De analyse van de Gezondheidsraad uit 2014 heeft raakvlakken met deze analyse. Dat ADHD-medicijnen steeds vaker worden voorgeschreven heeft volgens de raad namelijk te maken met sociale omstandigheden, en dan met name de groeiende prestatiedruk. Zorgelijke aspecten van die prestatiedruk werden ook al in 2004 gesignaleerd door het SCP, in een rapport met de veelzeggende titel De veeleisende samenleving. Ook de Raad voor Volksgezondheid en Samenleving wees vorig jaar op de bezwaren van het medicalisering van maatschappelijke problemen.

Veeleisende samenleving velt studenten

Het lijkt erop dat de samenleving steeds meer eist van studenten (en van andere mensen). Zo veel, dat diegenen die minder dan gemiddeld presteren, eerder problemen in het functioneren ervaren. Je bent normaal als je de druk aan kan, als je presteert, als je excelleert. Lukt dat niet, dan ben je niet normaal. Onderzoek heeft al laten zien dat die prestatiedruk steeds meer jonge studenten velt, en dat angst, depressie en burn-out toenemen onder studenten.

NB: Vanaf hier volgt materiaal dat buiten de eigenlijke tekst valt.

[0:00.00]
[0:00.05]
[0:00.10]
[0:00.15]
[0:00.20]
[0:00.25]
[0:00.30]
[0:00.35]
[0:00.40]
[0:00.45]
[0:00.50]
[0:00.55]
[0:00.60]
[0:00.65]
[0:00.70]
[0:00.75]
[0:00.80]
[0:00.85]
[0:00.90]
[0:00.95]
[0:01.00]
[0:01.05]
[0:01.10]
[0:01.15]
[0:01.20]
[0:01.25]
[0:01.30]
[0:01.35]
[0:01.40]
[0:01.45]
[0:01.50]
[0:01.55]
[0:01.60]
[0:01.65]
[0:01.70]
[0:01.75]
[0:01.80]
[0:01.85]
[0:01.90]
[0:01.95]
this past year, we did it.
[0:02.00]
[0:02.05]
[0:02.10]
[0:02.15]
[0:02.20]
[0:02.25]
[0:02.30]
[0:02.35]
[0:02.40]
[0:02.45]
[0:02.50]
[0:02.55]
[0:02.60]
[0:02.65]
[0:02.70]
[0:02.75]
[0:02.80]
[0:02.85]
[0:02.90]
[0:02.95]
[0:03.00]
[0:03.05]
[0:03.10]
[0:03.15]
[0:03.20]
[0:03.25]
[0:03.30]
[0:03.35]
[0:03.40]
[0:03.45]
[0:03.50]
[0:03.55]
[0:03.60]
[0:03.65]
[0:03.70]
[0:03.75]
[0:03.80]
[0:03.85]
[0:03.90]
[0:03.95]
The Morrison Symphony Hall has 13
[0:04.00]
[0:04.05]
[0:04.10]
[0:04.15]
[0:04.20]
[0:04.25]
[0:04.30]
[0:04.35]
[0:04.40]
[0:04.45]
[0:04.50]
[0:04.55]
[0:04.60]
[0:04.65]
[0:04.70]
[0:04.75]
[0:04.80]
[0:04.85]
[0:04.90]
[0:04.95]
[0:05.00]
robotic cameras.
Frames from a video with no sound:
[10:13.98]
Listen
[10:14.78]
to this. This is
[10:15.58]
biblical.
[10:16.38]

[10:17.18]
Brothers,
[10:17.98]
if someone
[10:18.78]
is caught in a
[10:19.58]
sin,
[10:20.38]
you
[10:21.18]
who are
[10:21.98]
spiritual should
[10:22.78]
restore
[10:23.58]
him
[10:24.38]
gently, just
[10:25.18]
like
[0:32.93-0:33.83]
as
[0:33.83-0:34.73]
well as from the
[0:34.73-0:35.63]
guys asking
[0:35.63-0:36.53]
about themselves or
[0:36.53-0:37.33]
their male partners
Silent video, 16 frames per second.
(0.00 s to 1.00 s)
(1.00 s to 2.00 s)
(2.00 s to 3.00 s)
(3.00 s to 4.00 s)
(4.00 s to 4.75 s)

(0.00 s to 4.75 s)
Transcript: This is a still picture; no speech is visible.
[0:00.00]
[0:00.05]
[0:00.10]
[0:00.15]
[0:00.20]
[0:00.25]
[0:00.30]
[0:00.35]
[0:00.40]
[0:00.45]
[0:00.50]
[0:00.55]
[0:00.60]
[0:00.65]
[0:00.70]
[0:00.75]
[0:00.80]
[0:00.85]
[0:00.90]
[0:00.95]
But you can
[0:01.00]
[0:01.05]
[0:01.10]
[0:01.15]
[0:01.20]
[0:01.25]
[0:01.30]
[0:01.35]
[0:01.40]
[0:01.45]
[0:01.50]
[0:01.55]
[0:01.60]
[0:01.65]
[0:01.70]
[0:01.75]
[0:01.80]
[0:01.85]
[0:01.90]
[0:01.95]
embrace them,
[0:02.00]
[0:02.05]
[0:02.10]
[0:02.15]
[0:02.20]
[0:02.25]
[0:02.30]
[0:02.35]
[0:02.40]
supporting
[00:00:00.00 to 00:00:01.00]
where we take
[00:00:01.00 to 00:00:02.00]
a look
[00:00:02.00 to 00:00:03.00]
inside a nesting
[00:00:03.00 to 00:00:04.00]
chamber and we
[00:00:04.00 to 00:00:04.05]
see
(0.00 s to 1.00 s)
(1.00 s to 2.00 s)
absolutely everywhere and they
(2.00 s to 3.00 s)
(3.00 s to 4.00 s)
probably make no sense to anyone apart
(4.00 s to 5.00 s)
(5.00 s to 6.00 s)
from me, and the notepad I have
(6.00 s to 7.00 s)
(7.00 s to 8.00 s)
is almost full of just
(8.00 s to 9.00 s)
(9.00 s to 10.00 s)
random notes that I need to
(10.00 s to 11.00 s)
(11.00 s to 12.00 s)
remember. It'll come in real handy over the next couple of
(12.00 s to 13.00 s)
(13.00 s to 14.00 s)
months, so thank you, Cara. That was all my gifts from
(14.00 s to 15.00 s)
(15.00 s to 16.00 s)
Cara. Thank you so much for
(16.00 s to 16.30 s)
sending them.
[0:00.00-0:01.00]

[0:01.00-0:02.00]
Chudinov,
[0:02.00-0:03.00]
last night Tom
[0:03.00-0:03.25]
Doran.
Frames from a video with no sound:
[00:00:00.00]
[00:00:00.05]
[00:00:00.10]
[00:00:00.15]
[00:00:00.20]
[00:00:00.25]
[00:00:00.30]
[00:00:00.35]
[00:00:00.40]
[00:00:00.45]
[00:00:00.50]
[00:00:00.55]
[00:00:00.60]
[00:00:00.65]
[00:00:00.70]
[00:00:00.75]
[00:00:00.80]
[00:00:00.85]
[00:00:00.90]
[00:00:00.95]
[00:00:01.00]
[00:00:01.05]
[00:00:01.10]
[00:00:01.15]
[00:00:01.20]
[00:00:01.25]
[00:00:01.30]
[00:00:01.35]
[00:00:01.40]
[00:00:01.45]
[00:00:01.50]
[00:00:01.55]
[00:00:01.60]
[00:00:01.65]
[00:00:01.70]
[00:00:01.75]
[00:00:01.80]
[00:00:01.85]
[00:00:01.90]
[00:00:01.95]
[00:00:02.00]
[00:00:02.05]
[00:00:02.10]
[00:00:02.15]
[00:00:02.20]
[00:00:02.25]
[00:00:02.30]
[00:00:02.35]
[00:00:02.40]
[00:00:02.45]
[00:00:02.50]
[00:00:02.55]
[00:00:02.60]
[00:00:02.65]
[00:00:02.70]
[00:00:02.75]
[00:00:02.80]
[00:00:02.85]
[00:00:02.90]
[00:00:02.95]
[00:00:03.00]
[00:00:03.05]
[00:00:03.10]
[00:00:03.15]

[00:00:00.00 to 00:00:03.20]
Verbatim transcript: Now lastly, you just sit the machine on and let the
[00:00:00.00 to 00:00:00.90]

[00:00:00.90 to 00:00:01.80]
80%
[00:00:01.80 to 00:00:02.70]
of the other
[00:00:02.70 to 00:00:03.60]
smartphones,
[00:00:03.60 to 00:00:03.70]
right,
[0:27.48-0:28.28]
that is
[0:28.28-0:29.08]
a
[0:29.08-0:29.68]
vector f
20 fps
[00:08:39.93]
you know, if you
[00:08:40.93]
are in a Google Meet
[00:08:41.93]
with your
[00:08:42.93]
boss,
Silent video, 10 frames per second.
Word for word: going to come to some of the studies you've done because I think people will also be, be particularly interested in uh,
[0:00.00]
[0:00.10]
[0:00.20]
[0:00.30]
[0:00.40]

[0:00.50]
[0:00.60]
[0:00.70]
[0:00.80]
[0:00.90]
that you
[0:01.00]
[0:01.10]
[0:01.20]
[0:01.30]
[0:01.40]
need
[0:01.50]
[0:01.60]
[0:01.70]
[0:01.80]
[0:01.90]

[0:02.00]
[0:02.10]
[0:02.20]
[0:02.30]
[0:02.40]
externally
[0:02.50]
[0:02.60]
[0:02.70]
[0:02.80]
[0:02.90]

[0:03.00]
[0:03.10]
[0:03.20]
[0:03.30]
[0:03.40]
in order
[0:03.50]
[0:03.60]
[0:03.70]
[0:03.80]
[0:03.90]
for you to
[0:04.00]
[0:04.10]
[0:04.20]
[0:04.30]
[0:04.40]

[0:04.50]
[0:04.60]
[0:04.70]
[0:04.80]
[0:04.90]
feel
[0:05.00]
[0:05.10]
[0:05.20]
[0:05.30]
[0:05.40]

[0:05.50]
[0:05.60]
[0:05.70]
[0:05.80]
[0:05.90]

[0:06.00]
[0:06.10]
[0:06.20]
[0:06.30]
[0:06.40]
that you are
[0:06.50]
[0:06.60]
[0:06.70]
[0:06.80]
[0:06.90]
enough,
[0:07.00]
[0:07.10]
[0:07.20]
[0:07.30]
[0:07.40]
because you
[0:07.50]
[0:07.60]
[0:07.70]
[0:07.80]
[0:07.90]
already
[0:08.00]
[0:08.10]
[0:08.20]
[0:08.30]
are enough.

Het niet-voorgeschreven gebruik van ADHD-medicijnen volgt in het voetspoor van de toename van het voorgeschreven gebruik, ook in de vorm van zogeheten pharmaceutical leakage: voorgeschreven middelen die op een zwarte markt belanden. En aan de groei van ADHD-diagnoses, en de toename van ADHD-medicijnen op de markt, draagt het zorg- en onderwijsstelsel bij, volgens de Gezondheidsraad, door de introductie van financiële prikkels voor scholen, ouders en behandelaars om aan te sturen op een formele diagnose. Ook met die diagnose wordt de aandacht verschoven van structurele maatschappelijke omstandigheden naar individuen die verantwoordelijk gemaakt worden voor hun ‘gebrek’ (aan prestaties).

Prestatiedruk als kwaal

Als we de studenten individueel verantwoordelijk maken voor de oplossing van het maatschappelijk probleem (van het niet-voorgeschreven gebruik van ADHD-medicijnen), dan leidt dat tot een paradox. We zadelen hen namelijk op met een druk die we al veel eerder hadden moeten interpreteren als de oorzaak van het probleem zelf.

Willen we iets aan het middelengebruik van studenten doen, dan zal er nadrukkelijker aandacht moeten zijn voor de structurele oorzaken van dat gebruik. Als de prestatiedruk de kwaal is, dan zal die prestatiedruk moeten worden aangepakt. Dan ligt de bal in ieder geval ook bij onderwijsinstellingen, want die zullen verantwoordelijkheid moeten nemen om de prestatiedruk te verminderen.

Als medicalisering en farmaceutical leakage de kwaal zijn, dan zullen uiteraard ook studenten op de gevaren van medicijnen moeten worden gewezen. Maar als in dat geval van studenten gevraagd wordt om verantwoordelijk met middelen om te gaan, mag eerst wel eens van artsen en farmaceuten gevraagd worden om zorgvuldiger en meer verantwoord om te gaan met hun ADHD-medicijnen.

Jeroen Boekhoven is docent aan de Academie voor Sociale Studies van de Hanzehogeschool Groningen en daar als onderzoeker verbonden aan het Lectoraat Verslavingskunde.